As I watch the franchise world courting shiny new marketing channels such as social media and QR codes, I can't help but hear that song again. Yes, it certainly is important to learn about and incorporate the newest channels into your marketing mix. But as the song hints, this doesn't mean you should abandon your "old" marketing media friends.
Traditional marketing media are old, but the results they can generate are still gold. You just have to keep a fresh approach to using them. Here are three tips to mine the ROI (gold) from your old marketing media.
1) Treat each marketing contact with a customer as though it were your last. Ask yourself... "If I knew this was my last chance to reach this customer, would I do anything different?"
Would you use the same offer they've seen--and turned down--30 times before, or create something new and unexpected? Instead of saving $1 on an ice cream cone, how about trying something like, "Get your picture taken with the cows that help make our famous ice cream!" You could make it a fun event with a petting zoo or cow mascots and post the photos on your social media sites (as well as in your store).
If you run an auto service business, you could continue giving your loyal customers that standard 10 percent off. But, if you really want to make an impression, it's going to take something more. Maybe you could try teaming up with a local masseuse to provide the most stress-free oil change in town: "Get a free chair massage while you wait!"
2) Use the "old" marketing medium in an unexpected way. One of the best ways to make an older marketing medium new again is by simply breaking the rules. For example, if you're a day care franchise that's been running a postcard campaign the past 6 months with only mild success, why not try taking that budget and testing something unusual?
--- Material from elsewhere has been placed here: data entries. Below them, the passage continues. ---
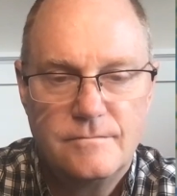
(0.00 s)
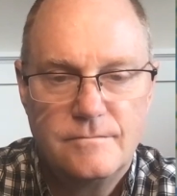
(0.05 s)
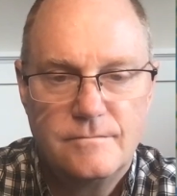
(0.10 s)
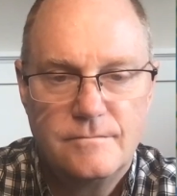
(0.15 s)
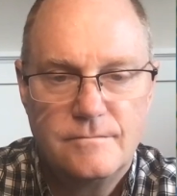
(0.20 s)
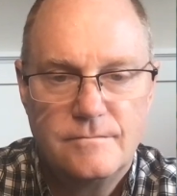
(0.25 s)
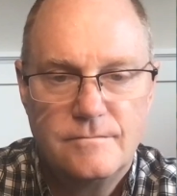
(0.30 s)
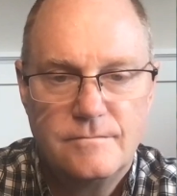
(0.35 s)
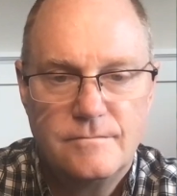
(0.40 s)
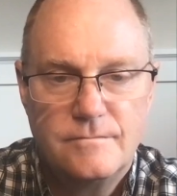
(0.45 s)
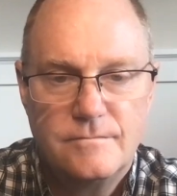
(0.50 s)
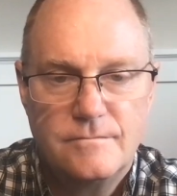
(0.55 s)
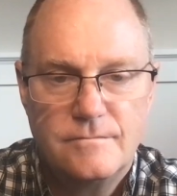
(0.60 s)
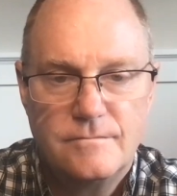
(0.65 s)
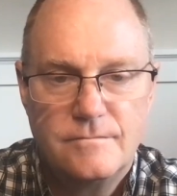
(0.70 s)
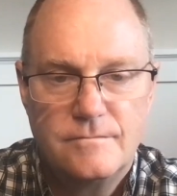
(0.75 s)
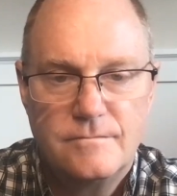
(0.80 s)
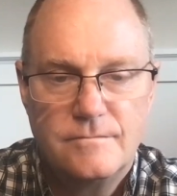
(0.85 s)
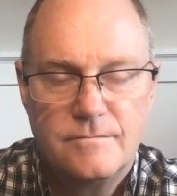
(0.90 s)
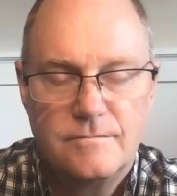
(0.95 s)

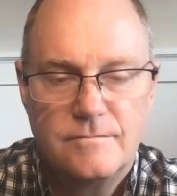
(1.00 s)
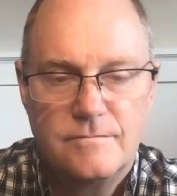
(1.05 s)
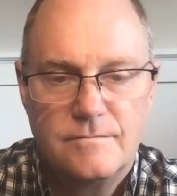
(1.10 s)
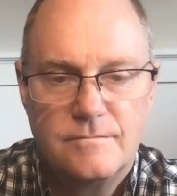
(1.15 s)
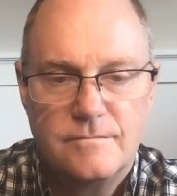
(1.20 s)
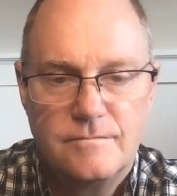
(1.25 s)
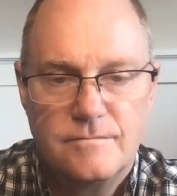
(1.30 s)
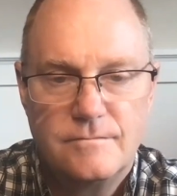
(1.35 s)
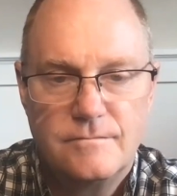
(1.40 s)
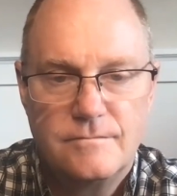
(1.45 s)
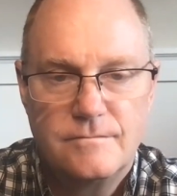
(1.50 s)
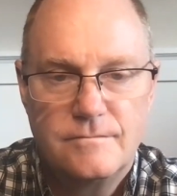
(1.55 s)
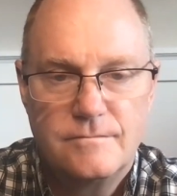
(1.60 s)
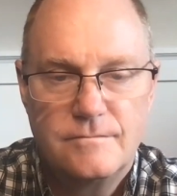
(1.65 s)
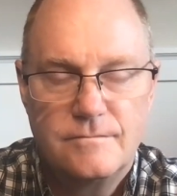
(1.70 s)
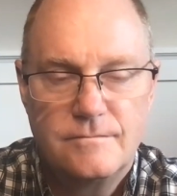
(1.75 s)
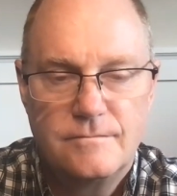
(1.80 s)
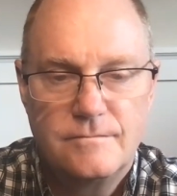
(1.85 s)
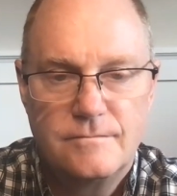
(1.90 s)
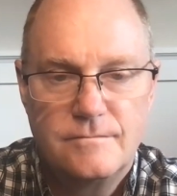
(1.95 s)

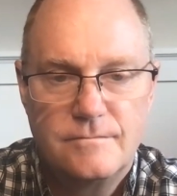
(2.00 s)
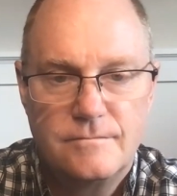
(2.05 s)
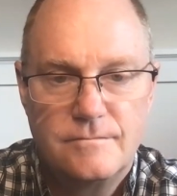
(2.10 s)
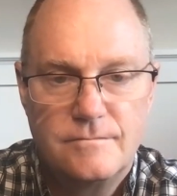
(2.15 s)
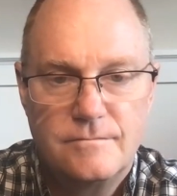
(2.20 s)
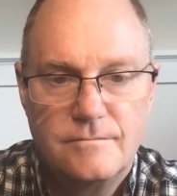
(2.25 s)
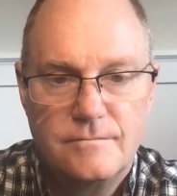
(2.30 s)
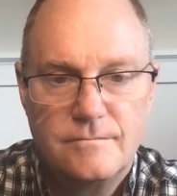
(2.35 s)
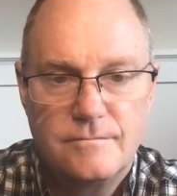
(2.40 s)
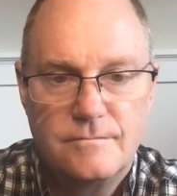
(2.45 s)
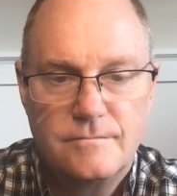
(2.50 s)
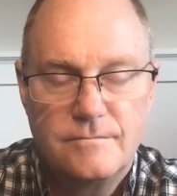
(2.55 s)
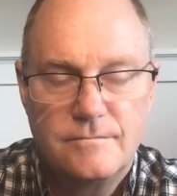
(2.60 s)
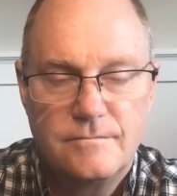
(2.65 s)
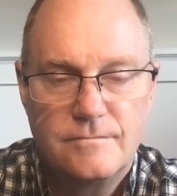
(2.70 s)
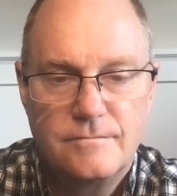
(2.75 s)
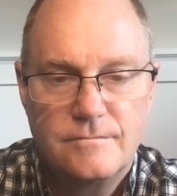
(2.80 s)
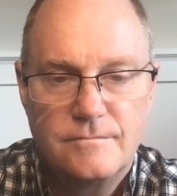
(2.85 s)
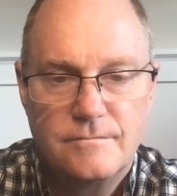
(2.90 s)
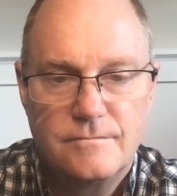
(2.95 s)

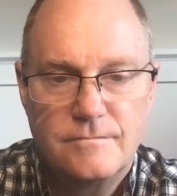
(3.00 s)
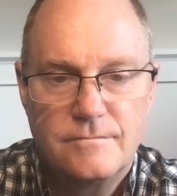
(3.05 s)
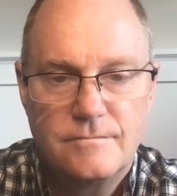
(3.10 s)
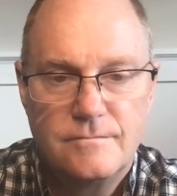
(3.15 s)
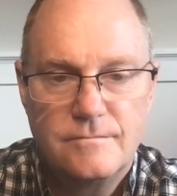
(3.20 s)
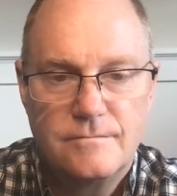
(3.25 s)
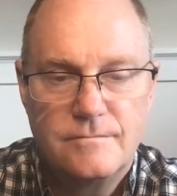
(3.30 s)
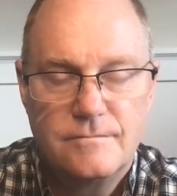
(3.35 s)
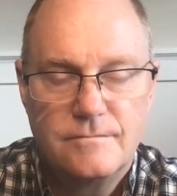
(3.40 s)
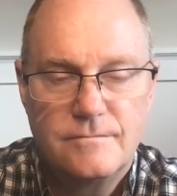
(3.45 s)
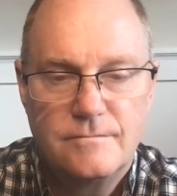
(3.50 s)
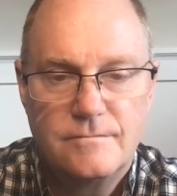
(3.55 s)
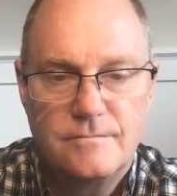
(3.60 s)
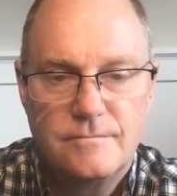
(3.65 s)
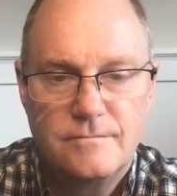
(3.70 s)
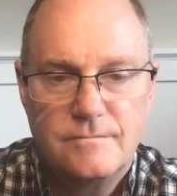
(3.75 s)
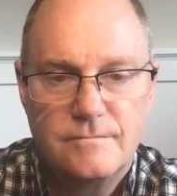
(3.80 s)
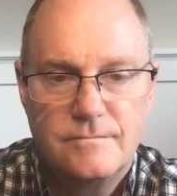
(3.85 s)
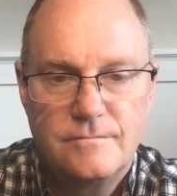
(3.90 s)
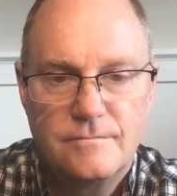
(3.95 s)

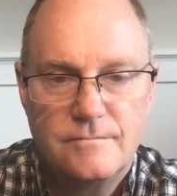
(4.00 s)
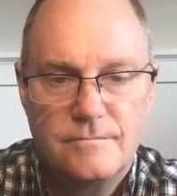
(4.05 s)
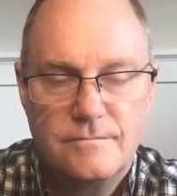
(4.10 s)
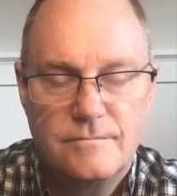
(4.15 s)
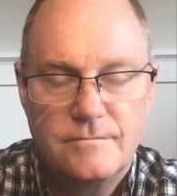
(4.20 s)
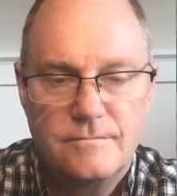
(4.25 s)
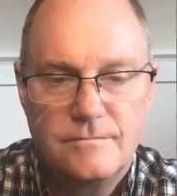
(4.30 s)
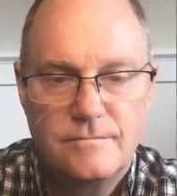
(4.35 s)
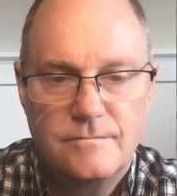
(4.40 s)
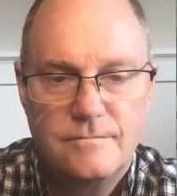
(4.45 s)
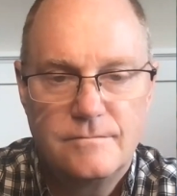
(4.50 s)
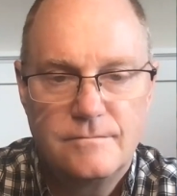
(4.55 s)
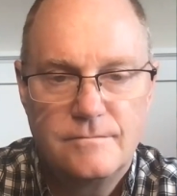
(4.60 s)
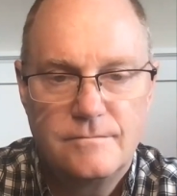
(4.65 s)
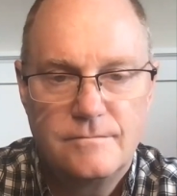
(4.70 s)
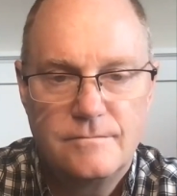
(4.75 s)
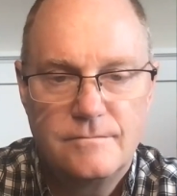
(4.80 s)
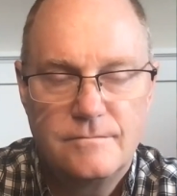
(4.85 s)
The person shown says nothing.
For instance, send a blanket to new moms letting them know that when they need quality child care, your business is a "security blanket" for them. Or, if you're running a billboard about the opening of a new hamburger restaurant, show a giant, branded hamburger box on the top of the billboard with just two words in giant print on the board: "Opening Soon." The day the restaurant opens, change the billboard: open the box to show a giant burger inside, and reveal the company's logo and location on the board.
3) Take a calculated risk. No marketing medium, new or old, can guarantee results. That fact alone has been the death of many new ideas for old media. No matter how great your marketing strategy may be, companies often decide they just can't afford the risk. Before you make a similar decision, it's a good idea to double-check the numbers in your risk calculation... just to be sure. Here's how to do it.
Let's assume your average direct mail campaign nets an average return of $3 for every $1 spent. Decide how low you can allow that first number (average return) to fall. For example, let's say you could afford to let that number slide as low as $1.50 return for every $1 spent, half your typical result. That's great news! It means you could use half of your budget to run your typical campaign while allocating the other half to testing a new approach. Then, even if the worst happens and the new strategy is a complete bust, you're still hitting the numbers you need. Alternatively, you could end up with a new--and now proven--direct mail approach generating even more ROI for you than your old approach ever did.
Whatever you decide to do, the bottom line is this: If you've been taking those old marketing media for granted, maybe it's time to see then anew. You may just wind up striking marketing gold.